Comment by xnx

Comment by xnx 6 months ago

8 replies

People's minds could not comprehend Wave at the time, and I'm still not sure they can now. Even years later articles classify it was a social network (what?), email killer, or chat app.

I saw it as one of the first live collaboration spaces native to the web, not trying to be a paper document, mailed letter, or phone call.

glenstein 6 months ago

It was a mystery at the time, but in retrospect it seems obvious that it was, at a minimum, a precursor to Slack and Teams. And could have been something else too, it was raw and open ended enough that new usage norms could have emerged and pushed it in any number of directions, setting the tone for any number of possible use cases. It could have been a social network, if the idiosyncrasies of community usage imprinted that on it.

As ever with Google ventures, especially during the DBE era, all they had to do was stick out and let it take on a life of its own. But I think what it takes for growing into an organic identity is more than the average time a developer works on a Google project.

Taikonerd 6 months ago

I felt like Google was weirdly bad at explaining what it was. IIRC, they had all these vague phrases like "a new way to collaborate! Live! Shared spaces!"

Those phrases weren't wrong, but it was like the proverb about the blind men feeling the elephant: one man thought Wave was like email, one man thought Wave was like a wiki, one man thought...

In retrospect, maybe Google should have said, "look, we can't describe it with words. Please watch this 1-minute video and you'll understand." ;-)

  • epistasis 6 months ago

    This is what I think about 95% of startup web pages too.

    Somebody told them to advertise the benefits, rather than the what, and it leads unintelligible meaningless ad copy.

    Probably, Google didn't want to limit what Wave was and wanted to learn from user usage patterns that people invent. Give people a blank slate and they know to take notes or draw. Give them a blank slate with knobs and drawers and zippers, and they will be wondering "what does this zipper do, why do I need that on a blank slate?"

  • paulcole 6 months ago

    Was there ever a 1-minute video that made it understandable? I definitely never saw one.

hi41 6 months ago

I was one of those people. Really, I didn’t understand what Wave was trying to do.
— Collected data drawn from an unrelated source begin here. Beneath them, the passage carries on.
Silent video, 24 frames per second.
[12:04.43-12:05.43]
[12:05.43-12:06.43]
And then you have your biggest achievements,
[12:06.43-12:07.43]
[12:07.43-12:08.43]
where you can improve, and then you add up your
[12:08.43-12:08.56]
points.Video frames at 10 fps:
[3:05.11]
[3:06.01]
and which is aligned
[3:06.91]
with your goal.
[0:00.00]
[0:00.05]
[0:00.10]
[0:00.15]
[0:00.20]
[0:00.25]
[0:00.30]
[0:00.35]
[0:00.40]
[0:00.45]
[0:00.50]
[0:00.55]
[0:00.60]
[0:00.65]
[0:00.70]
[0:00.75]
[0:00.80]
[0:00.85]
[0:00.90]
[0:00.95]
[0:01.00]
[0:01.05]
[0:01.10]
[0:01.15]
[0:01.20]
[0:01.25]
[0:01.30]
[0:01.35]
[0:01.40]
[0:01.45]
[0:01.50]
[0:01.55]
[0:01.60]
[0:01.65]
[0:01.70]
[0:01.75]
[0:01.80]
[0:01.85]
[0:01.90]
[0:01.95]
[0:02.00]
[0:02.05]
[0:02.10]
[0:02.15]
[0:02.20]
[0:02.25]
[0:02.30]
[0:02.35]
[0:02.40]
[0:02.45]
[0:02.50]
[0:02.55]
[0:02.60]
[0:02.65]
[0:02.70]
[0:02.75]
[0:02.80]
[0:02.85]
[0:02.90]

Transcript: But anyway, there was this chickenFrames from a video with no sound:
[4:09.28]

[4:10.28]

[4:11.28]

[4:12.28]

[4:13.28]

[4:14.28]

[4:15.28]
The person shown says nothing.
I tried to use it with my friends but all I saw was nested text boxes. Can you please tell me what it was trying to do?

  • JumpCrisscross 6 months ago

    > Can you please tell me what it was trying to do?
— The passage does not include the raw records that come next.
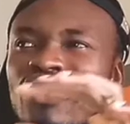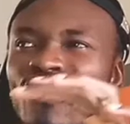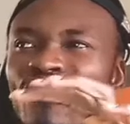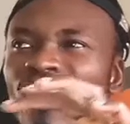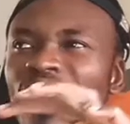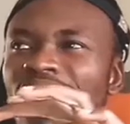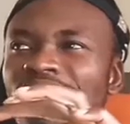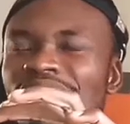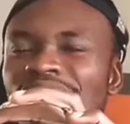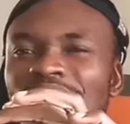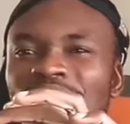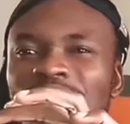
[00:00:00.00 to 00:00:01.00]
you
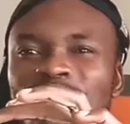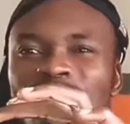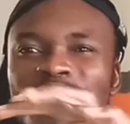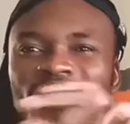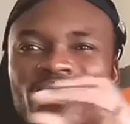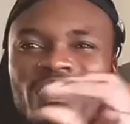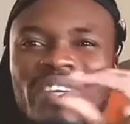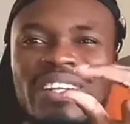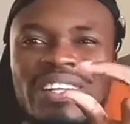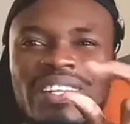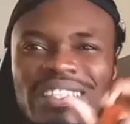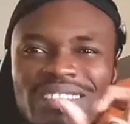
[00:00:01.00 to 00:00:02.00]
survive with the
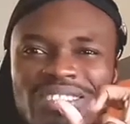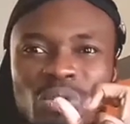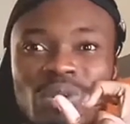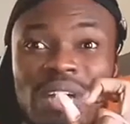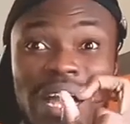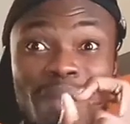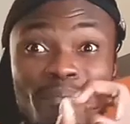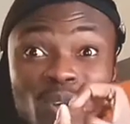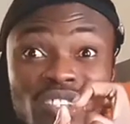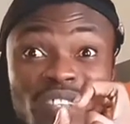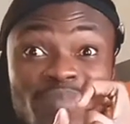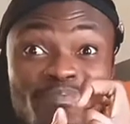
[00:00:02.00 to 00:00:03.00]
little
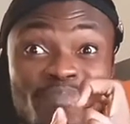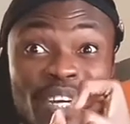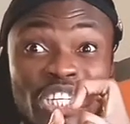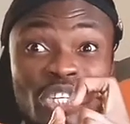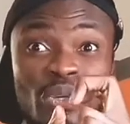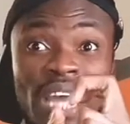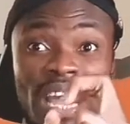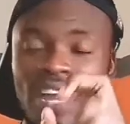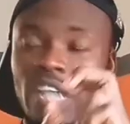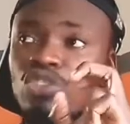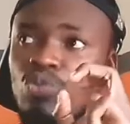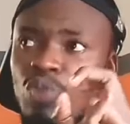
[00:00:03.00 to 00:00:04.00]
amount of money you
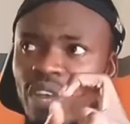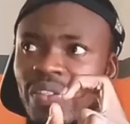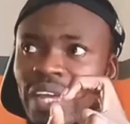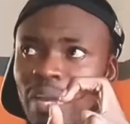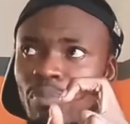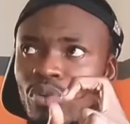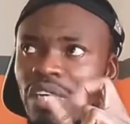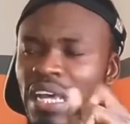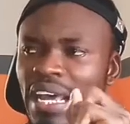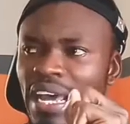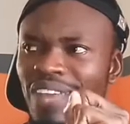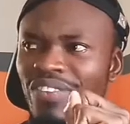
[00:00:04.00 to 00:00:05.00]
have? I used to work at the airport,
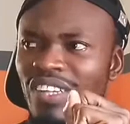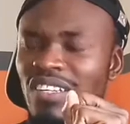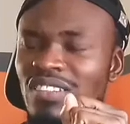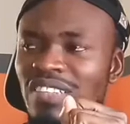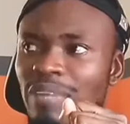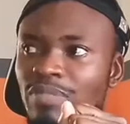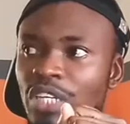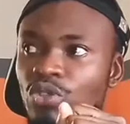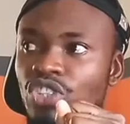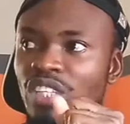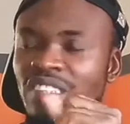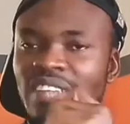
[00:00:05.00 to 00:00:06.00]
and there are certain times that
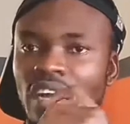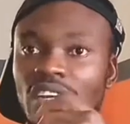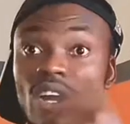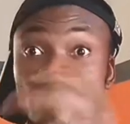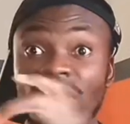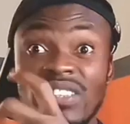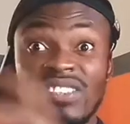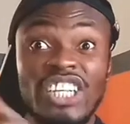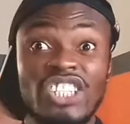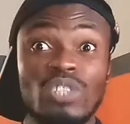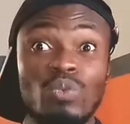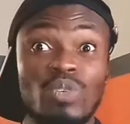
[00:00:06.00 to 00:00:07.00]
you just start a
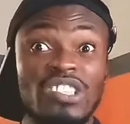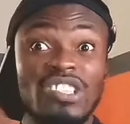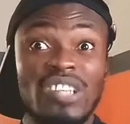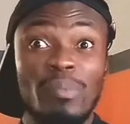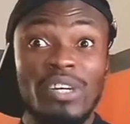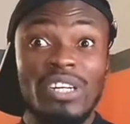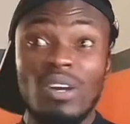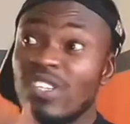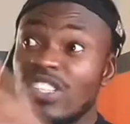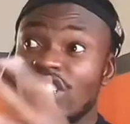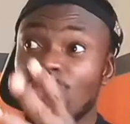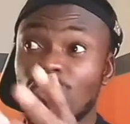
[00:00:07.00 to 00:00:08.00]
conversation with somebody,
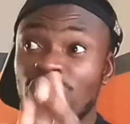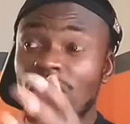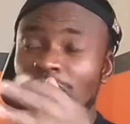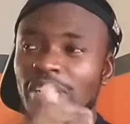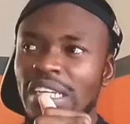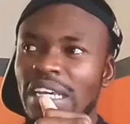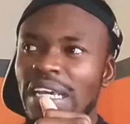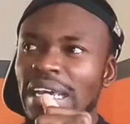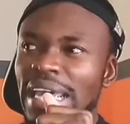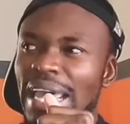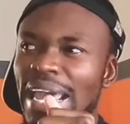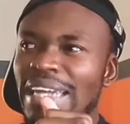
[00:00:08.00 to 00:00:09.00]

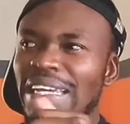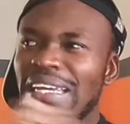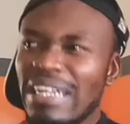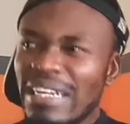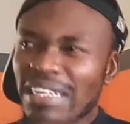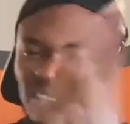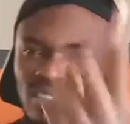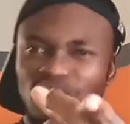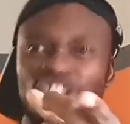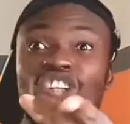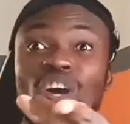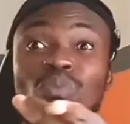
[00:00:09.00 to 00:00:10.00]
and it leads
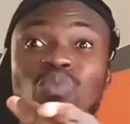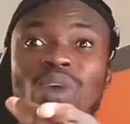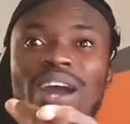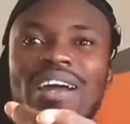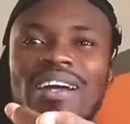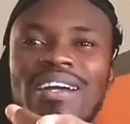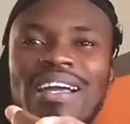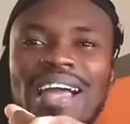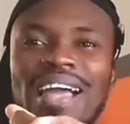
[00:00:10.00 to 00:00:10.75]
to somewhere.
    It was magic for collaborative note taking. In lecture or if we divided up reading and summarisation. Also, of course, for scribbling together live memes.

    • more_corn 6 months ago

      It was a tool for massive information overload.

      Imagine being able to experience all the instants of your life in a single moment. Now do that with information and the connections with other people on various topics. You can see the whole thing at once and it updates in realtime!

      Now granted I had hundreds of waves going and most of them didn’t warrant full attention, but it always felt like drinking from the firehose.

      It made me want to quit tech and take up pottery.

  • xnx 6 months ago

    Probably the closest modern analogue is a more realtime version of Google Docs with the comments pane blended in. Slack is popular and useful, but good information that comes up in conversations gets buried by further responses, or lost to dumb retention policies. With chat apps, it takes extra work to preserve the useful bits of conversations. With Wave he goal was to collaboratively build permanent shared knowledge.